--- INFORMATION SUPPLIED Enclosed Below ---

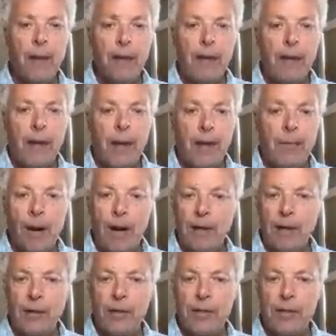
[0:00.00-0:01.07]
And part
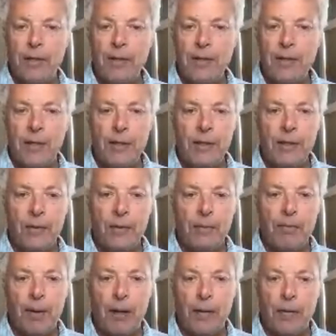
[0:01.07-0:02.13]
two is in this issue, and
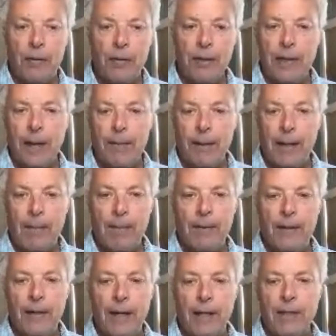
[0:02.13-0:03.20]
part three coming up in the
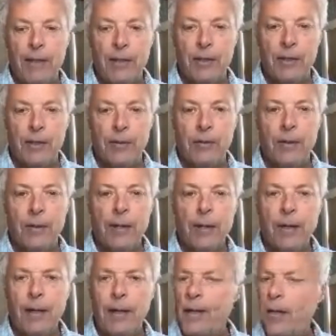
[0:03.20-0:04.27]
next issue.
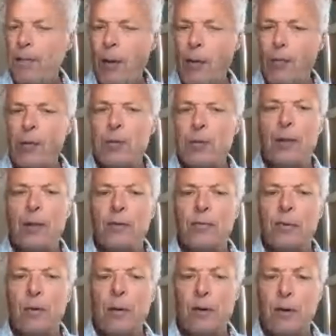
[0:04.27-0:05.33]
And this boat was built
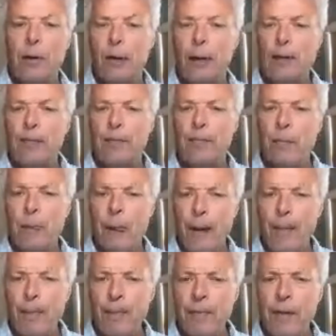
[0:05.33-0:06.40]
for
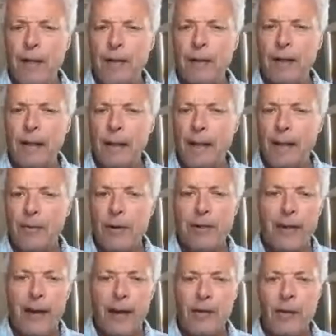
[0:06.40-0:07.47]
a little under
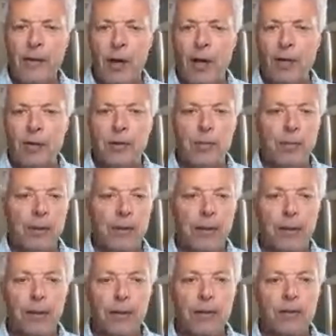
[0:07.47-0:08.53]
$1,000 in
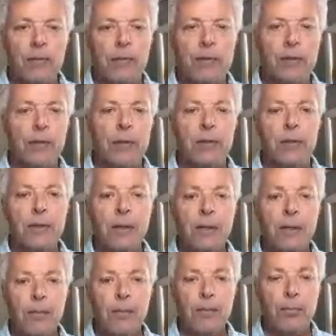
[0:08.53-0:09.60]
materials, which is a
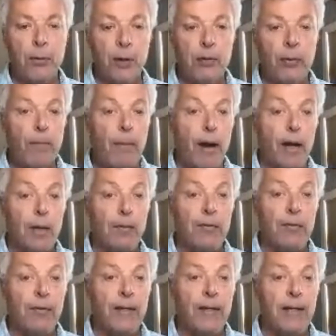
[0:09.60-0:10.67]
pretty remarkable
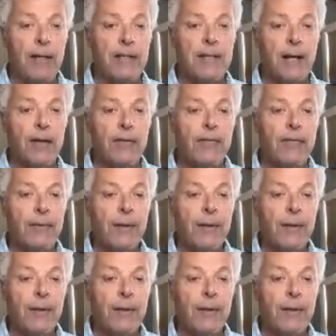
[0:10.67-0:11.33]
feat in itself.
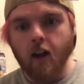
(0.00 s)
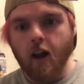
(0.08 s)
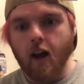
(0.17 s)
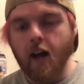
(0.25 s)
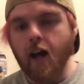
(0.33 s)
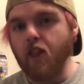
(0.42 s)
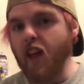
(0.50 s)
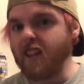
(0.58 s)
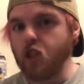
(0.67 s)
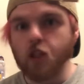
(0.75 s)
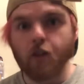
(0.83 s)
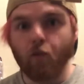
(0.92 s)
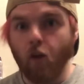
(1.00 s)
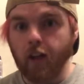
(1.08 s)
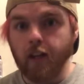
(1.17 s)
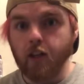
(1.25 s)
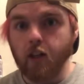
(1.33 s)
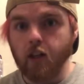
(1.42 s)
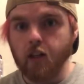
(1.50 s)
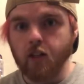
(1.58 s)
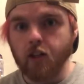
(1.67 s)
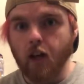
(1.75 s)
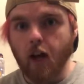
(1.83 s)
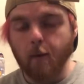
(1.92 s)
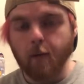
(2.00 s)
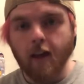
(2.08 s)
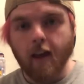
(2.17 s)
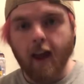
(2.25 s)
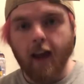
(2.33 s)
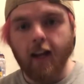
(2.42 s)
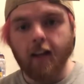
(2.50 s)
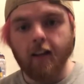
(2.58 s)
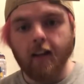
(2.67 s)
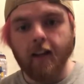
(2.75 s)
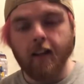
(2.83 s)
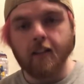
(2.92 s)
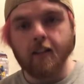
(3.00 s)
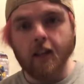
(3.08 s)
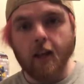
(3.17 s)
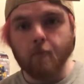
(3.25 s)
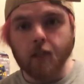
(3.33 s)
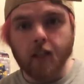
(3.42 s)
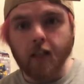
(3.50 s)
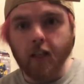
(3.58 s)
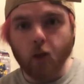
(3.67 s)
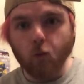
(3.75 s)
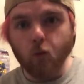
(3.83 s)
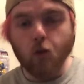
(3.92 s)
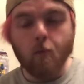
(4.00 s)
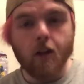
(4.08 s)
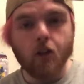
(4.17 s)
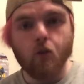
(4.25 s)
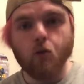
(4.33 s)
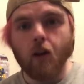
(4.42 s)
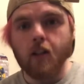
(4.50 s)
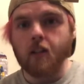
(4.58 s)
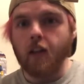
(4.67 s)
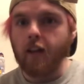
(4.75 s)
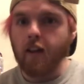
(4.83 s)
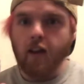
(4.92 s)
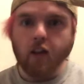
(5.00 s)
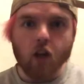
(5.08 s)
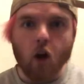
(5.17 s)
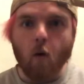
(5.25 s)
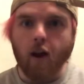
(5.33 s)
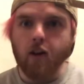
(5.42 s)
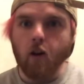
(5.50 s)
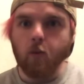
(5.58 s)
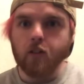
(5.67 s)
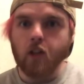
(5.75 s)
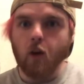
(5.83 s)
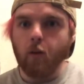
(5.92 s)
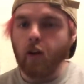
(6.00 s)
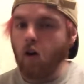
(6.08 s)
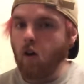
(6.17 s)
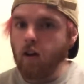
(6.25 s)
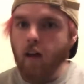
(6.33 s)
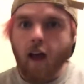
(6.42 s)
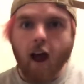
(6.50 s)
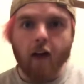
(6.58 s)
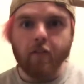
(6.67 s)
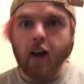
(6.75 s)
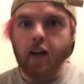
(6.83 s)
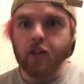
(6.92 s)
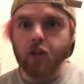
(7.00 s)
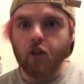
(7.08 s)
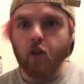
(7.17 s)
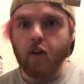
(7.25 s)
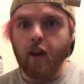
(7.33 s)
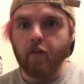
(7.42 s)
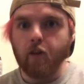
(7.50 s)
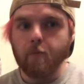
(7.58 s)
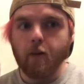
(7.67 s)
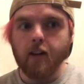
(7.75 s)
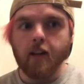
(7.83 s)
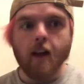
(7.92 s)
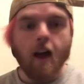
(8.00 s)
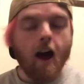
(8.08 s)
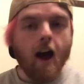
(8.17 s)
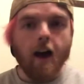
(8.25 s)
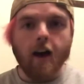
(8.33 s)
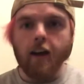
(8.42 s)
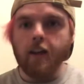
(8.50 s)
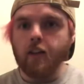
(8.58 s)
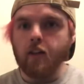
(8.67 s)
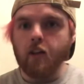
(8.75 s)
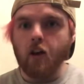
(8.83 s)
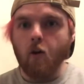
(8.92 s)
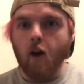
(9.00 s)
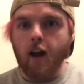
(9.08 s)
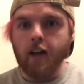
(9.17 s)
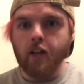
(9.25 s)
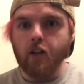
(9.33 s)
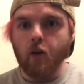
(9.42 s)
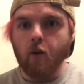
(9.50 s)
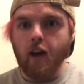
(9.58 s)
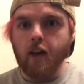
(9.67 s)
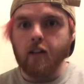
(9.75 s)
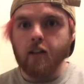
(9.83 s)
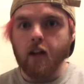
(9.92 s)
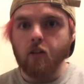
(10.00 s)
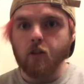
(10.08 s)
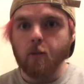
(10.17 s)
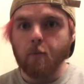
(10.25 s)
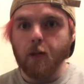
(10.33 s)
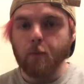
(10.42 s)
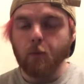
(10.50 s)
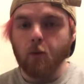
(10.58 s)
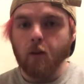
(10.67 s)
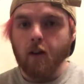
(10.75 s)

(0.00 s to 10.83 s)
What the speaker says: that's just fucking good at his job. And it is them sitting in a room, and Hugh Grant's like, yo, I know what's going on. I've got dirt on everybody. I can go ahead and tell some people,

--- End of Enclosed INFORMATION SUPPLIED ---

• _HOW TO COMPLETE THIS TASK_
A picture-free version of all the records, repeated exactly, is what to return.

• _RESULT OF THIS EXERCISE_
[0:00.00-0:01.07]
And part
[0:01.07-0:02.13]
two is in this issue, and
[0:02.13-0:03.20]
part three coming up in the
[0:03.20-0:04.27]
next issue.
[0:04.27-0:05.33]
And this boat was built
[0:05.33-0:06.40]
for
[0:06.40-0:07.47]
a little under
[0:07.47-0:08.53]
$1,000 in
[0:08.53-0:09.60]
materials, which is a
[0:09.60-0:10.67]
pretty remarkable
[0:10.67-0:11.33]
feat in itself.
(0.00 s)
(0.08 s)
(0.17 s)
(0.25 s)
(0.33 s)
(0.42 s)
(0.50 s)
(0.58 s)
(0.67 s)
(0.75 s)
(0.83 s)
(0.92 s)
(1.00 s)
(1.08 s)
(1.17 s)
(1.25 s)
(1.33 s)
(1.42 s)
(1.50 s)
(1.58 s)
(1.67 s)
(1.75 s)
(1.83 s)
(1.92 s)
(2.00 s)
(2.08 s)
(2.17 s)
(2.25 s)
(2.33 s)
(2.42 s)
(2.50 s)
(2.58 s)
(2.67 s)
(2.75 s)
(2.83 s)
(2.92 s)
(3.00 s)
(3.08 s)
(3.17 s)
(3.25 s)
(3.33 s)
(3.42 s)
(3.50 s)
(3.58 s)
(3.67 s)
(3.75 s)
(3.83 s)
(3.92 s)
(4.00 s)
(4.08 s)
(4.17 s)
(4.25 s)
(4.33 s)
(4.42 s)
(4.50 s)
(4.58 s)
(4.67 s)
(4.75 s)
(4.83 s)
(4.92 s)
(5.00 s)
(5.08 s)
(5.17 s)
(5.25 s)
(5.33 s)
(5.42 s)
(5.50 s)
(5.58 s)
(5.67 s)
(5.75 s)
(5.83 s)
(5.92 s)
(6.00 s)
(6.08 s)
(6.17 s)
(6.25 s)
(6.33 s)
(6.42 s)
(6.50 s)
(6.58 s)
(6.67 s)
(6.75 s)
(6.83 s)
(6.92 s)
(7.00 s)
(7.08 s)
(7.17 s)
(7.25 s)
(7.33 s)
(7.42 s)
(7.50 s)
(7.58 s)
(7.67 s)
(7.75 s)
(7.83 s)
(7.92 s)
(8.00 s)
(8.08 s)
(8.17 s)
(8.25 s)
(8.33 s)
(8.42 s)
(8.50 s)
(8.58 s)
(8.67 s)
(8.75 s)
(8.83 s)
(8.92 s)
(9.00 s)
(9.08 s)
(9.17 s)
(9.25 s)
(9.33 s)
(9.42 s)
(9.50 s)
(9.58 s)
(9.67 s)
(9.75 s)
(9.83 s)
(9.92 s)
(10.00 s)
(10.08 s)
(10.17 s)
(10.25 s)
(10.33 s)
(10.42 s)
(10.50 s)
(10.58 s)
(10.67 s)
(10.75 s)

(0.00 s to 10.83 s)
What the speaker says: that's just fucking good at his job. And it is them sitting in a room, and Hugh Grant's like, yo, I know what's going on. I've got dirt on everybody. I can go ahead and tell some people,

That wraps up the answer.